[Stored items from a collection]
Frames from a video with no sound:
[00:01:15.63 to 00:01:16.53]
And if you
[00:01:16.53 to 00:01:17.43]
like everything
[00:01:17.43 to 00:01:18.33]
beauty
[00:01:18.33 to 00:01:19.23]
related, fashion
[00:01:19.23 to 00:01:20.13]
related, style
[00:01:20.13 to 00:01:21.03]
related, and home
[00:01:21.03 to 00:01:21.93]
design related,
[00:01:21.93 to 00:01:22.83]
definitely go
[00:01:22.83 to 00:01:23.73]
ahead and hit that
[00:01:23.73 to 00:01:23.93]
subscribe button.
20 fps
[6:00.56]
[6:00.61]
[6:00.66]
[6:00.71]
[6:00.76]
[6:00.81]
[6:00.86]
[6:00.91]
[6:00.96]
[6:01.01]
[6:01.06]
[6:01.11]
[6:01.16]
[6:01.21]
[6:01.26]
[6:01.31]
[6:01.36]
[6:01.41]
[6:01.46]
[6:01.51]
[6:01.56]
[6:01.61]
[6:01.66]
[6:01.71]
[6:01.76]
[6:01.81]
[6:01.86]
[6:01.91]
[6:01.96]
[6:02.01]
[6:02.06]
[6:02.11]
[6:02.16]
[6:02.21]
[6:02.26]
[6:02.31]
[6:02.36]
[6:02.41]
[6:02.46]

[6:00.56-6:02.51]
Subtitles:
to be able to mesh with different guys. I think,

Instructions for the task:
Each line above is to be repeated exactly.

Solution for this problem:
Frames from a video with no sound:
[00:01:15.63 to 00:01:16.53]
And if you
[00:01:16.53 to 00:01:17.43]
like everything
[00:01:17.43 to 00:01:18.33]
beauty
[00:01:18.33 to 00:01:19.23]
related, fashion
[00:01:19.23 to 00:01:20.13]
related, style
[00:01:20.13 to 00:01:21.03]
related, and home
[00:01:21.03 to 00:01:21.93]
design related,
[00:01:21.93 to 00:01:22.83]
definitely go
[00:01:22.83 to 00:01:23.73]
ahead and hit that
[00:01:23.73 to 00:01:23.93]
subscribe button.
20 fps
[6:00.56]
[6:00.61]
[6:00.66]
[6:00.71]
[6:00.76]
[6:00.81]
[6:00.86]
[6:00.91]
[6:00.96]
[6:01.01]
[6:01.06]
[6:01.11]
[6:01.16]
[6:01.21]
[6:01.26]
[6:01.31]
[6:01.36]
[6:01.41]
[6:01.46]
[6:01.51]
[6:01.56]
[6:01.61]
[6:01.66]
[6:01.71]
[6:01.76]
[6:01.81]
[6:01.86]
[6:01.91]
[6:01.96]
[6:02.01]
[6:02.06]
[6:02.11]
[6:02.16]
[6:02.21]
[6:02.26]
[6:02.31]
[6:02.36]
[6:02.41]
[6:02.46]

[6:00.56-6:02.51]
Subtitles:
to be able to mesh with different guys. I think,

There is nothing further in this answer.